Sennett unbent a paper clip and twirled it between his fingers. Behind the huge desk, he was smug as a fat house cat. Here was the Essential Stan, the dark narrow boy always in a heat to reestablish himself as the smartest person he knew. He had been born Constantine Nicholas Sennatakis and was raised in back of the family restaurant. `You've been there,' he'd told me dryly when we met in law school. `Menu pages coated in plastic and one of the relatives chained to the cash register.' During his induction as U.S. Attorney, he had misted over recounting his parents' struggles. But for the most part, all that ethnic opera, all that carrying on, was self-consciously left behind. Stan's public persona was as the sort of man who barely snapped his fingers when music played; in private, with friends and colleagues, he was apt to take on the droll pose of a grumpy initiate soiled by knowing it all. Yet to me, although it was shrewdly disguised, Stan remained full of teeming immigrant striving. His entire world was often at stake in a case, as if he had an inescapable obligation to rise and prosper at every opportunity. As a result, he suffered his losses far more intensely than he savored his many achievements. But he clearly knew he was winning now.

"Aren't you going to ask how I stumbled over these fellas and their private cash machine?" I would have, had I thought he'd answer. But apparently Stan was having too much fun today to indulge his usual secretiveness. "Our friends at Moreland Insurance," said Sennett. "They got our whiskers twitching."

I might have thought of that. Stan's fabled prosecution of Moreland for a series of fraudulent sales practices with which the company had gallivanted through the eighties concluded with the insurer sentenced to a staggering finemore than $30 million-and also to a period of probation during which they were obliged to cooperate with the U.S. Attorney in correcting any wrongdoing they knew of. I was not surprised to find that Moreland bad taken the opportunity to tattle not only on themselves but also on their natural enemies, plaintiffs' lawyers.

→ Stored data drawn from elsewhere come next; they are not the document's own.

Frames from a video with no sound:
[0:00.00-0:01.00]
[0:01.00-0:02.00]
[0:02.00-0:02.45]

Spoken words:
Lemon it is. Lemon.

In almost every personal injury suit, the real defendant is an insurance company. You may sue the neighbor whose tree fell on your house, but it's his insurance company who'll pay the damages and hire the defense attorneys, and which often feels antagonized by the lawyer on the other side. I realized that, in all likelihood, it was one of the checks Moreland had issued over the years to Feaver amp; Dinnerstein that had been trailed to the partners' secret bank account. Unfortunately, though, Moreland's records had revealed more than that.

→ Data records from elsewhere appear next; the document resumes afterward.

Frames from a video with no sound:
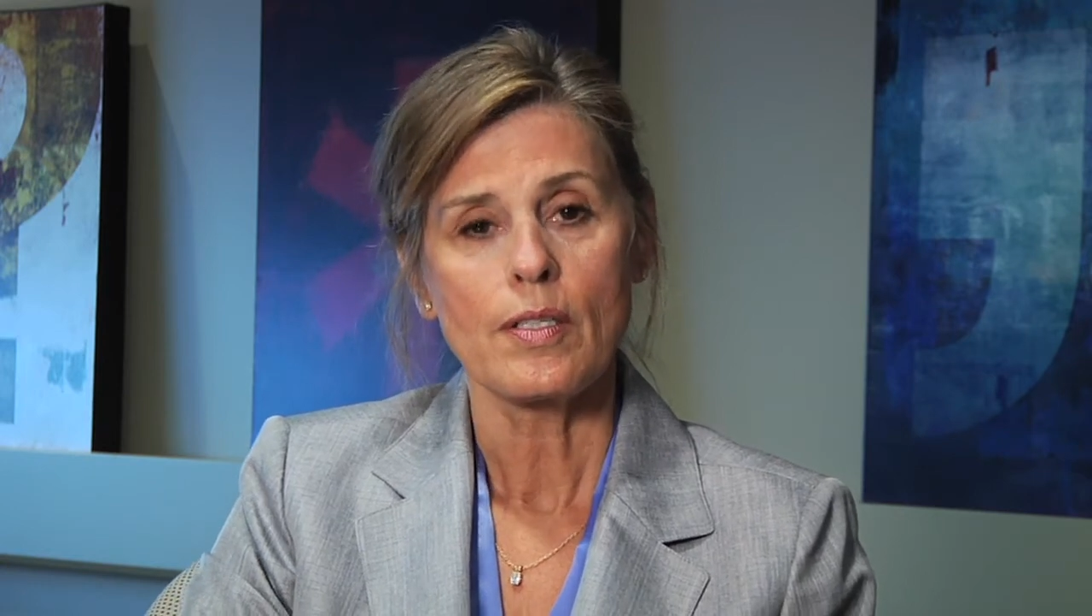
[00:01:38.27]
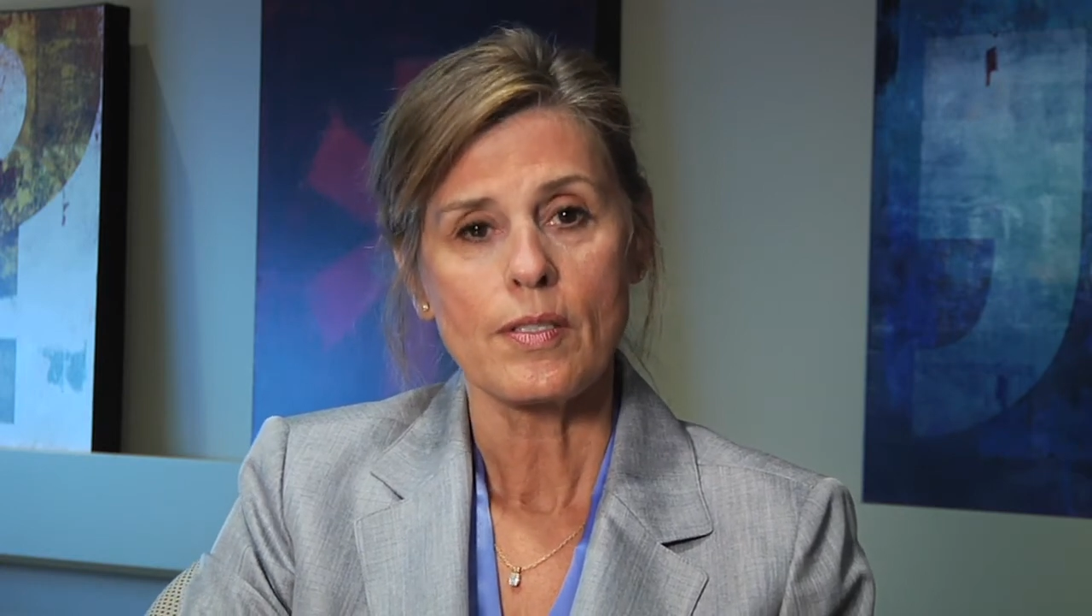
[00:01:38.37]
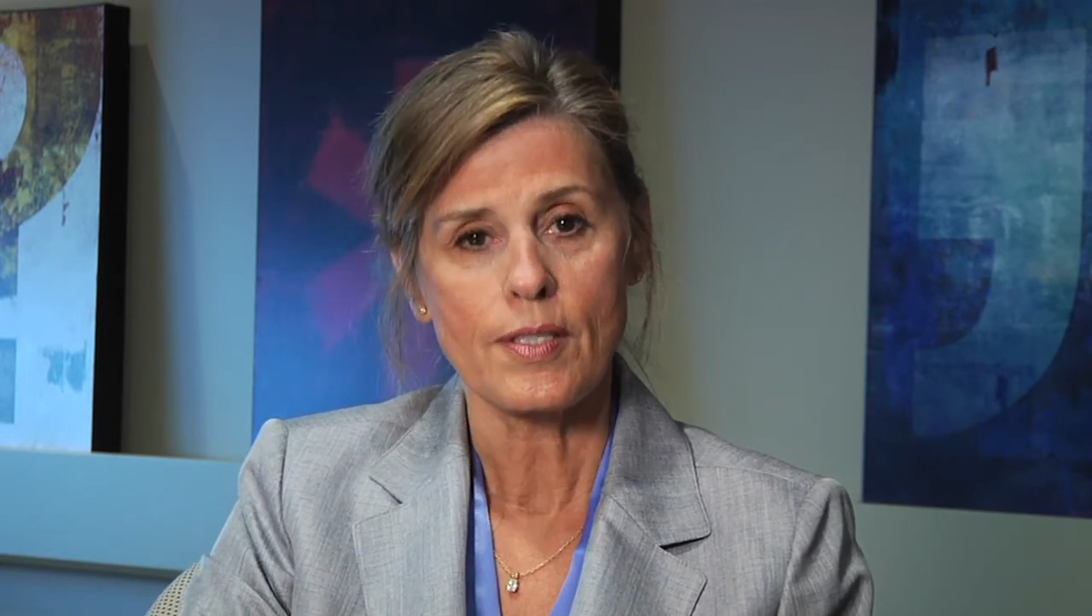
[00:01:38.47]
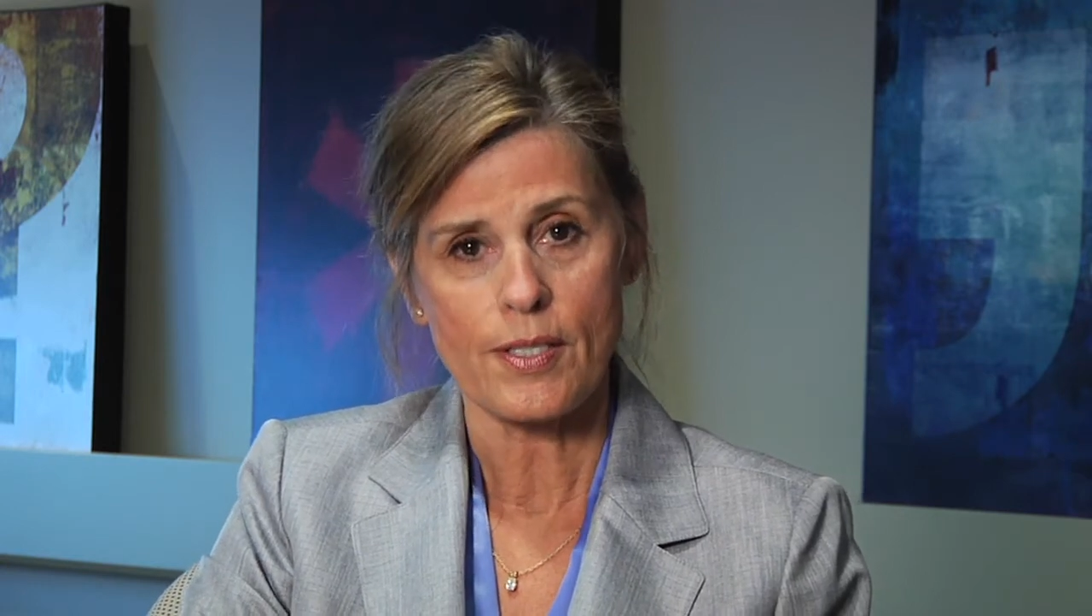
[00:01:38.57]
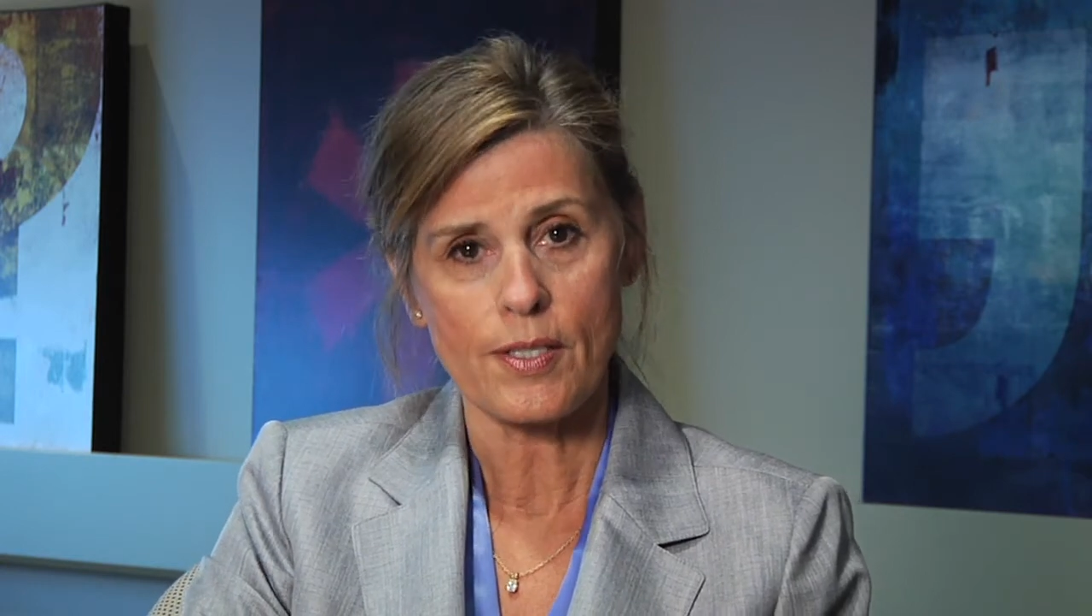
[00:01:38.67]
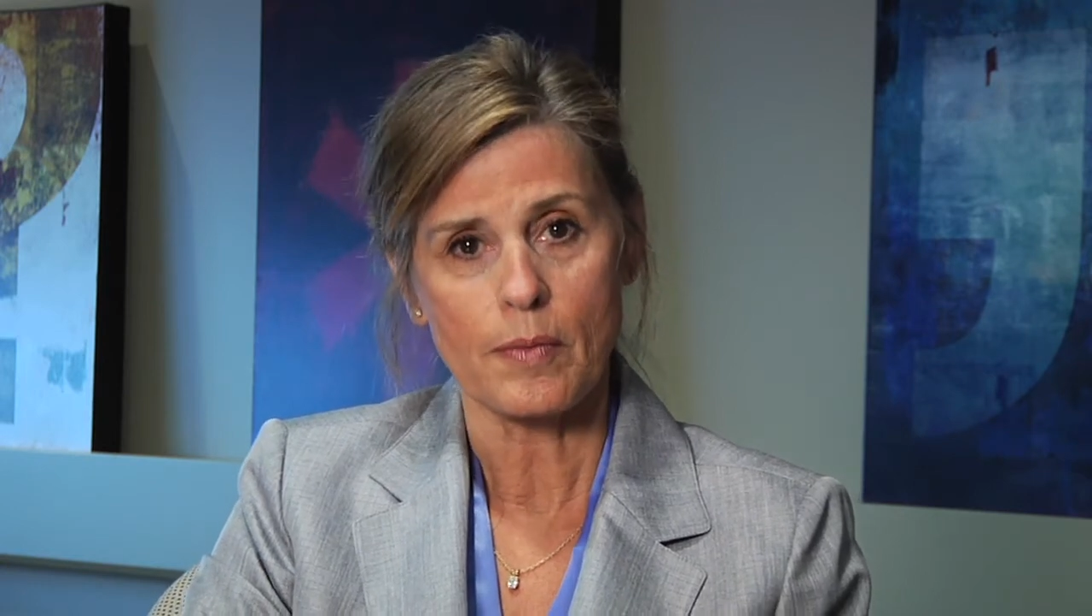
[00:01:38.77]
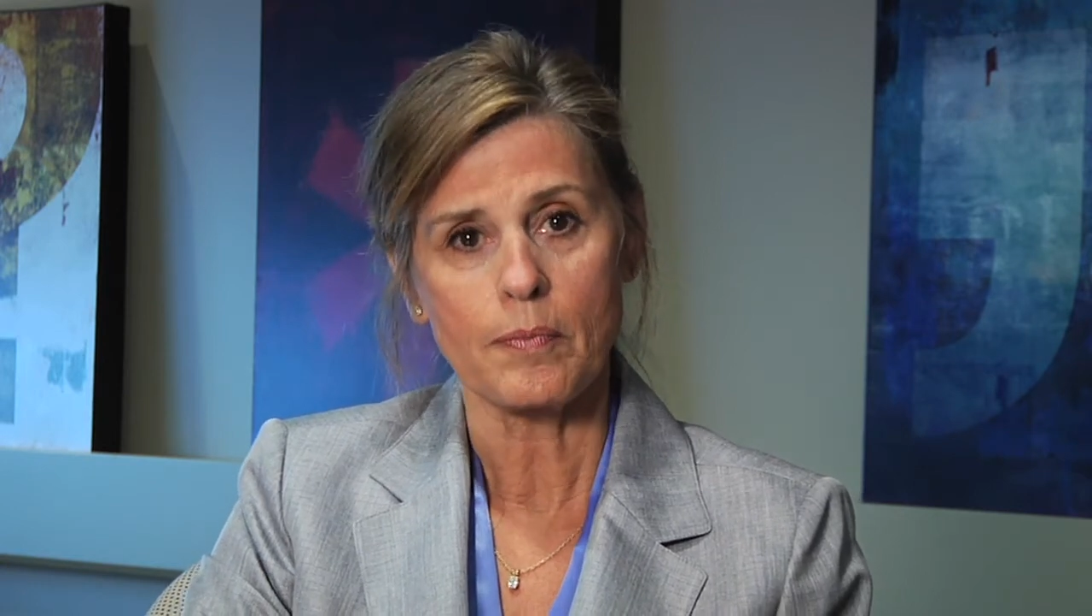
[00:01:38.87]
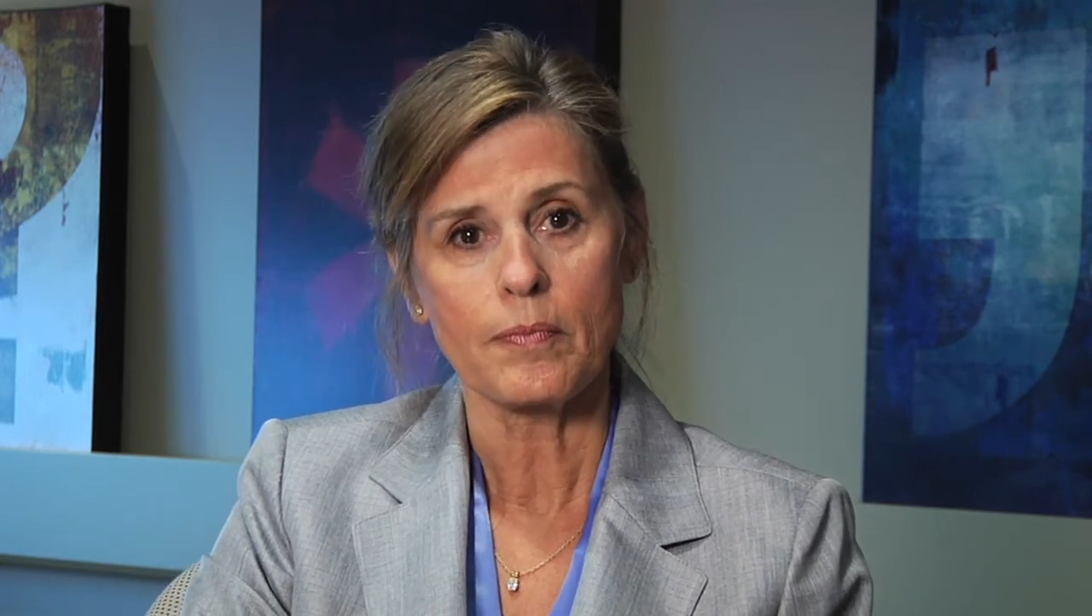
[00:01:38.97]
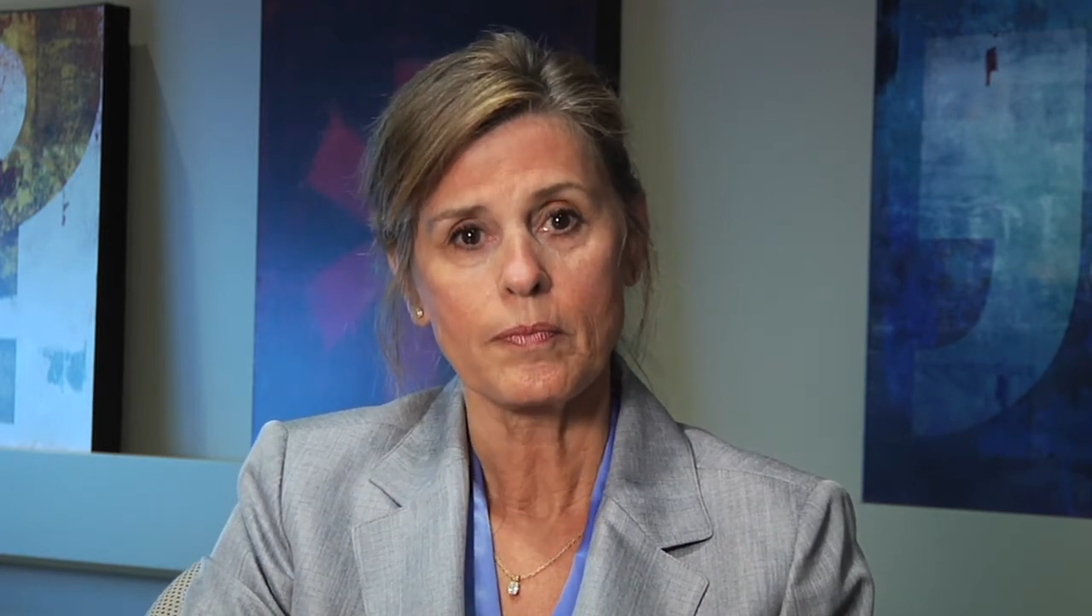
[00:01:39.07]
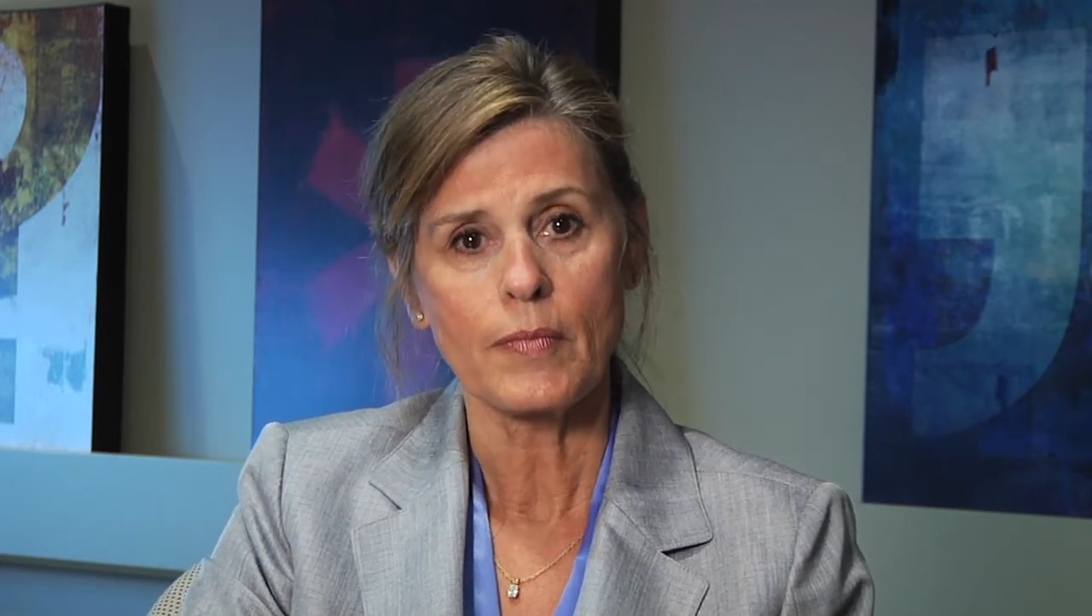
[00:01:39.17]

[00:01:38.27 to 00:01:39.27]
system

"Your guy's a tough opponent," Stan said. "Somehow, every time Moreland has a big case against these fellas, the company just can't win a ruling. By now they've learned to settle. Especially since any lawsuit where your guy is looking at a six-figure fee always ends up in front of one of a handful of judges. And guess what? We crawled through the records in the courthouse and it turns out the pattern holds for other companies. Whenever Feaver amp; Dinnerstein has a big payday coming, it's the same deal: bad rulings, big settlements. And the same four distinguished jurists on their cases, George-even though there are nineteen judges sitting in the Common Law Claims Division, all of whom are supposed to be assigned to matters at random." Sennett issued a stiff look. "Know now where I'm thinking the cash is going, George?"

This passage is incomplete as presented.